Link spans to functions, files, commits, and services so problems land with the right owners. This is what cuts down the time between "we found something" and "we fixed it."
Look for the common patterns: repeated context resends, unnecessary use of high-end models, unbatched calls, missing cache layers. These show up constantly and can usually be resolved without any quality loss.
Automate the fix loop where you can. Prioritize by cost impact, ship PRs that right-size model selection, trim context, add caching, or batch requests. The goal is making this part of what teams normally ship, not a separate initiative.

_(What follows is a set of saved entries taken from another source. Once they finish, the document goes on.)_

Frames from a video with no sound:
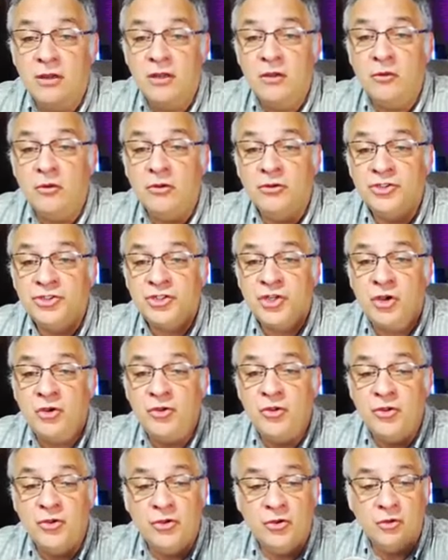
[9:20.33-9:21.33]
it will
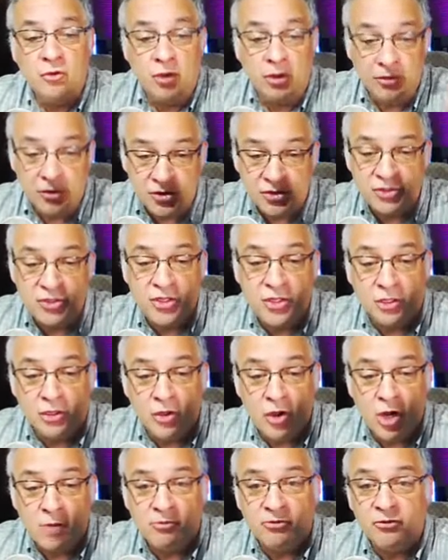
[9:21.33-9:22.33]
show you, well, this is the
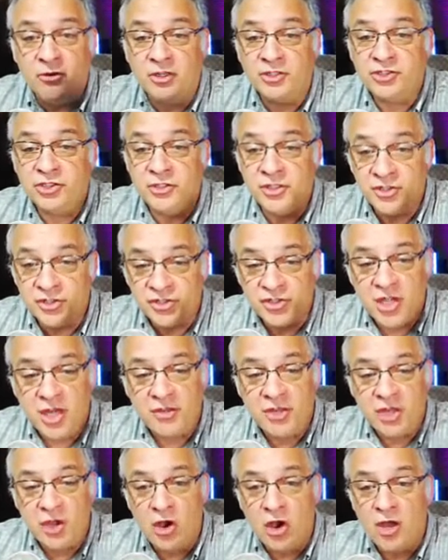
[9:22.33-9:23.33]
alarm function. This is
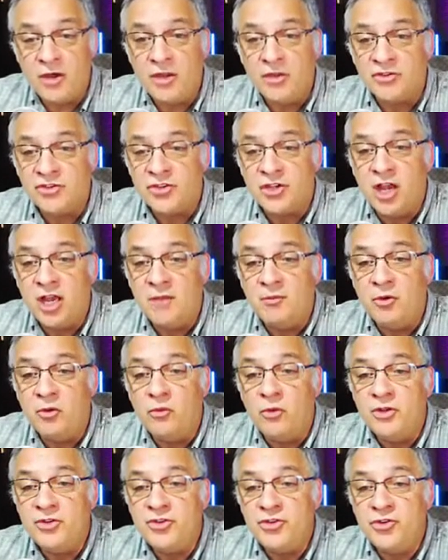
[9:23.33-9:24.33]
on the audio side,
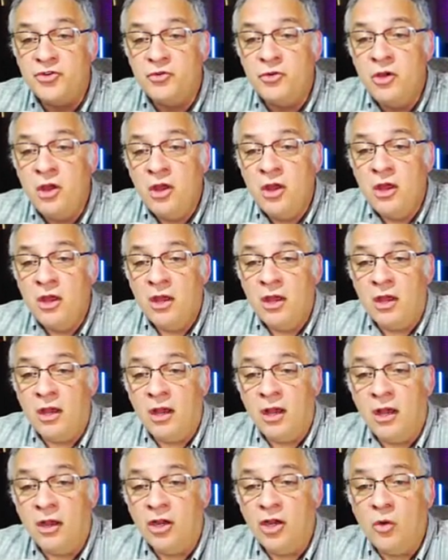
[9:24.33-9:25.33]
but once you
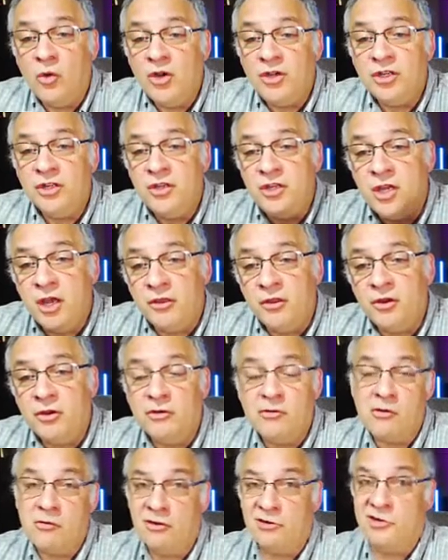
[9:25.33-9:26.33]
go into the
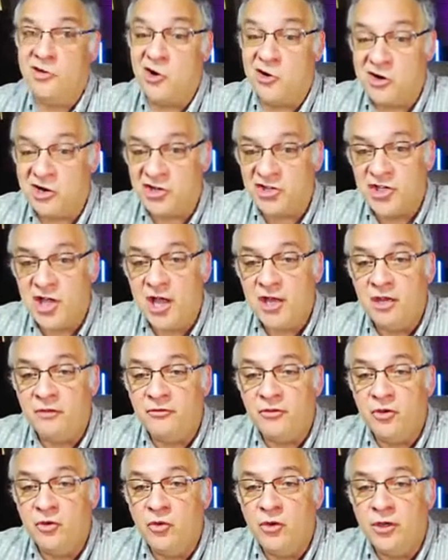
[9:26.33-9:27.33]
other dark side,
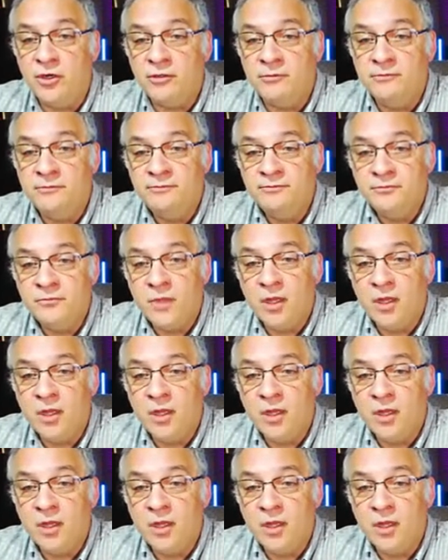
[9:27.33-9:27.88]
if you will,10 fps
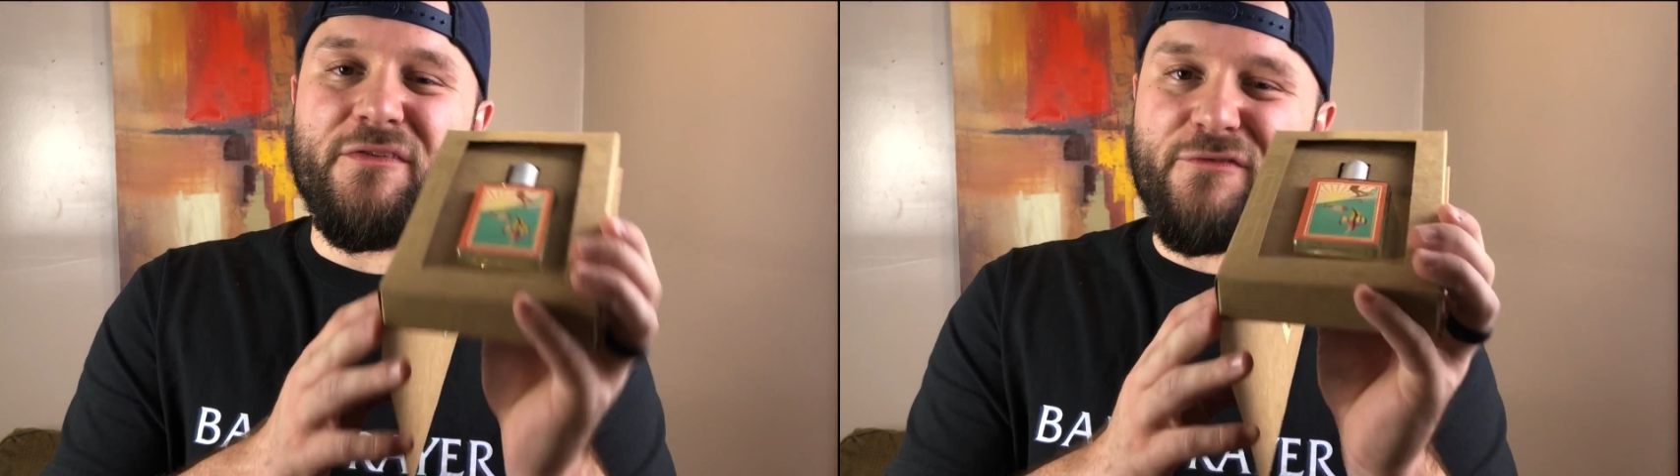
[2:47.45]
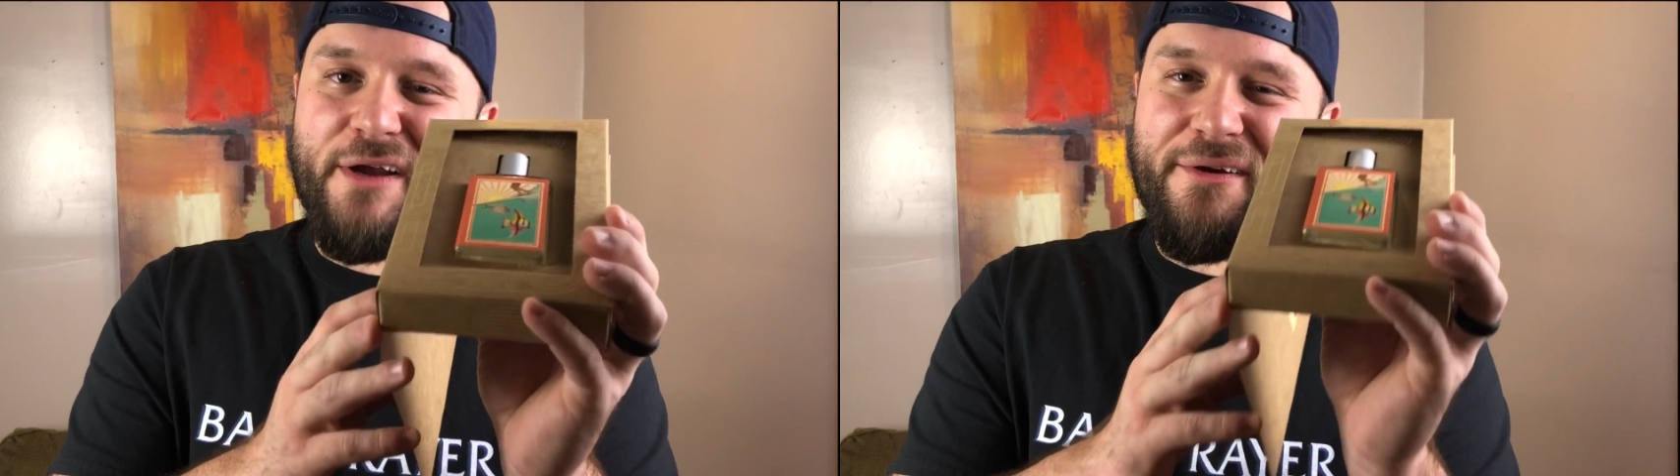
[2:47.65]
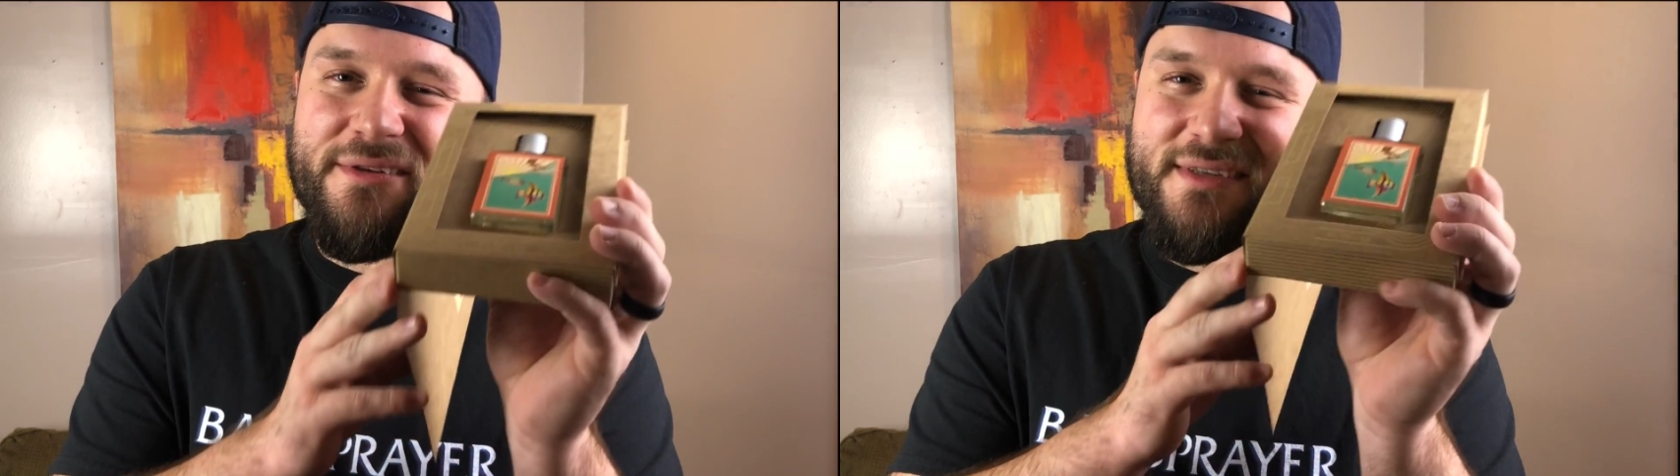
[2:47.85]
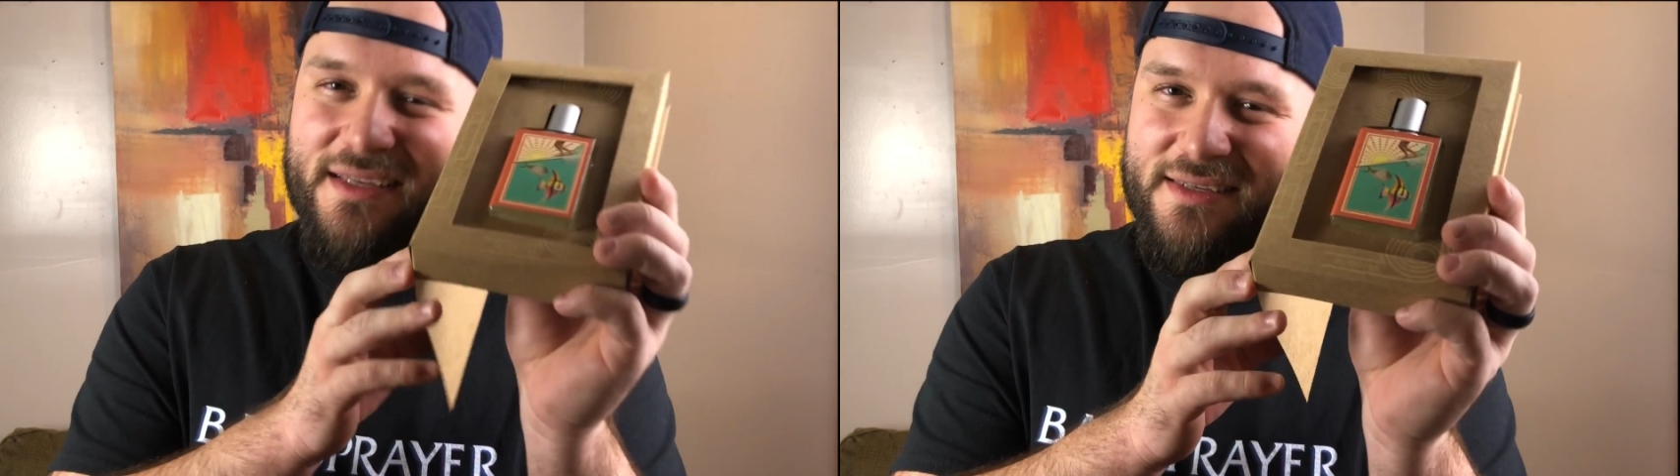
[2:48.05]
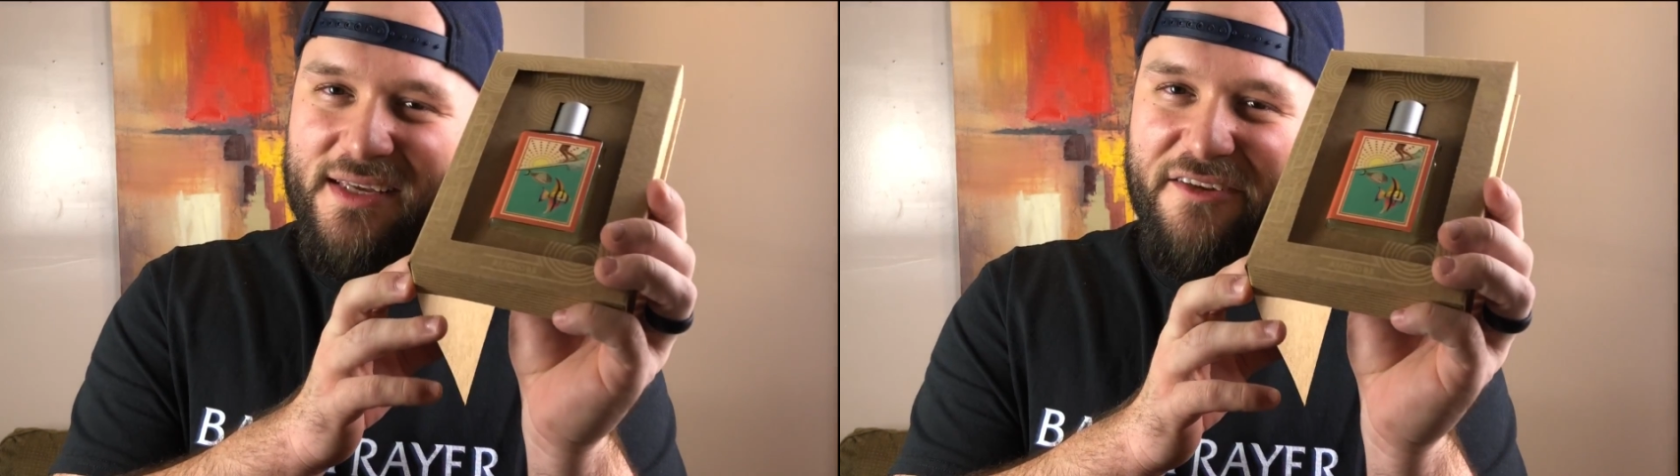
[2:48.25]
the fragrance
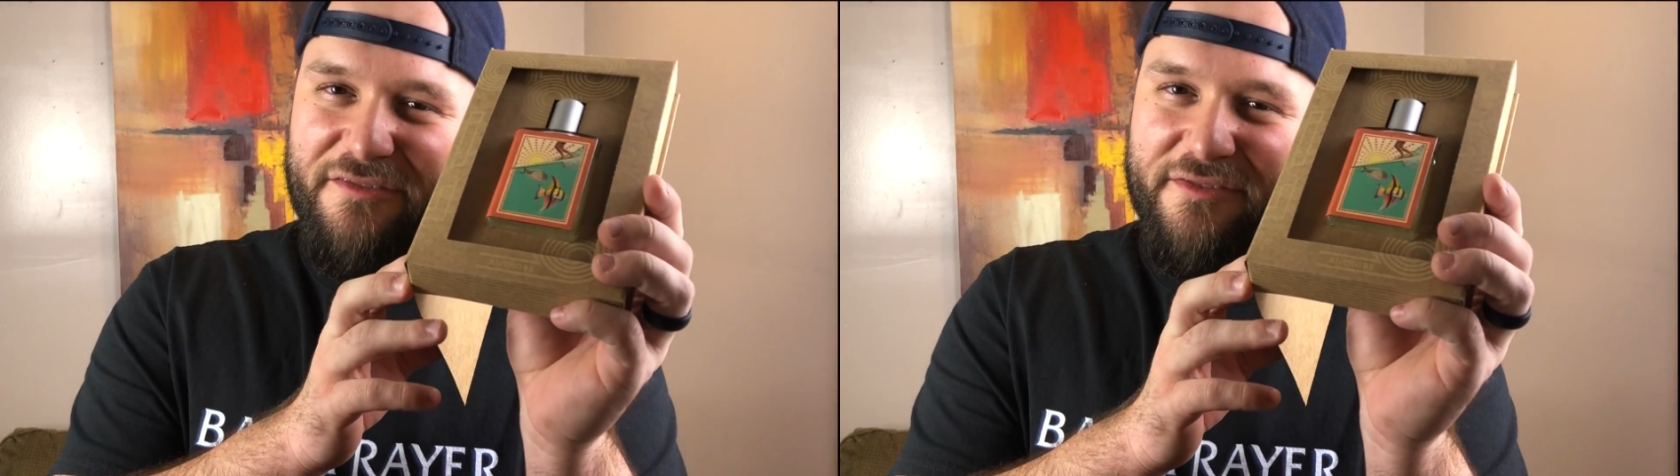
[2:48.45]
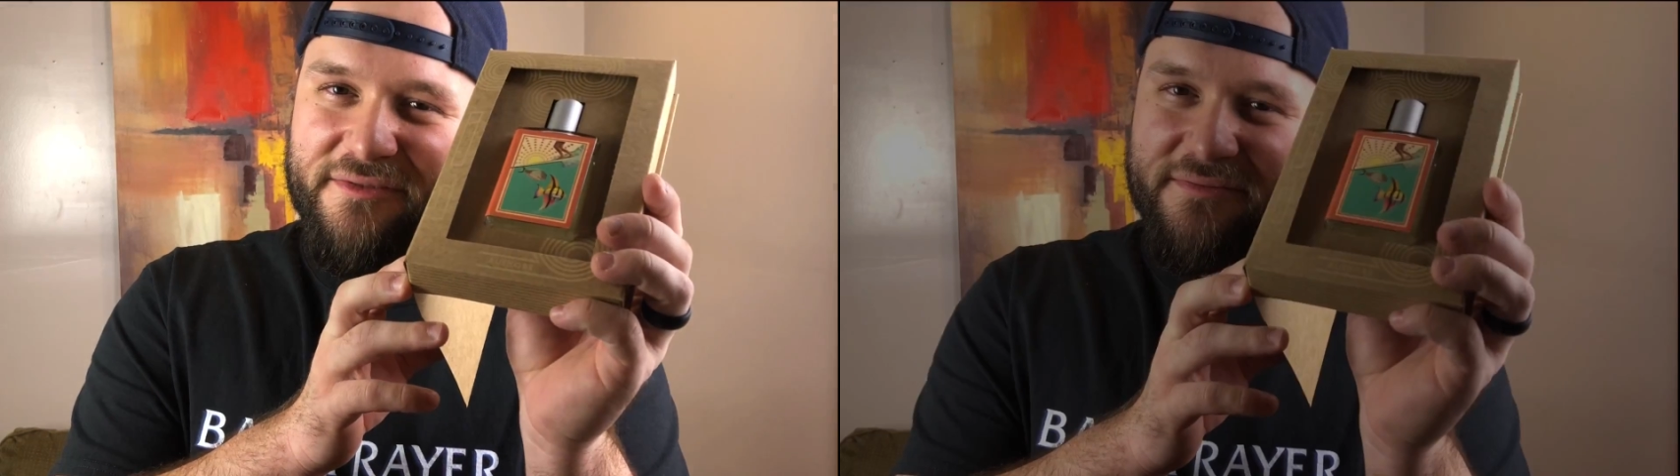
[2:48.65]
itself.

Then move beyond monthly totals to the unit economics that actually matter: cost per conversation, per agent action, per RAG query, per document processed.
AI-enabled applications don't have the same cost profile as traditional software. The bill is set by runtime code behavior, and waiting for the invoice to discover a problem is an expensive habit. Generic infrastructure dashboards, whether that's a FinOps platform showing you cost-by-service or an observability tool showing you correlated metrics, don't reveal which functions, prompts, and chains are responsible.
Code-level AI cost profiling is how you close that gap: real-time per-call costing mapped to functions and commits, instrumented with open standards, paired with fixes that actually get merged. That's the recipe.
If you want a path from "we think this feature is expensive" to "we've measured it, fixed it, and verified the savings," start with a platform designed for Application Cost Engineering.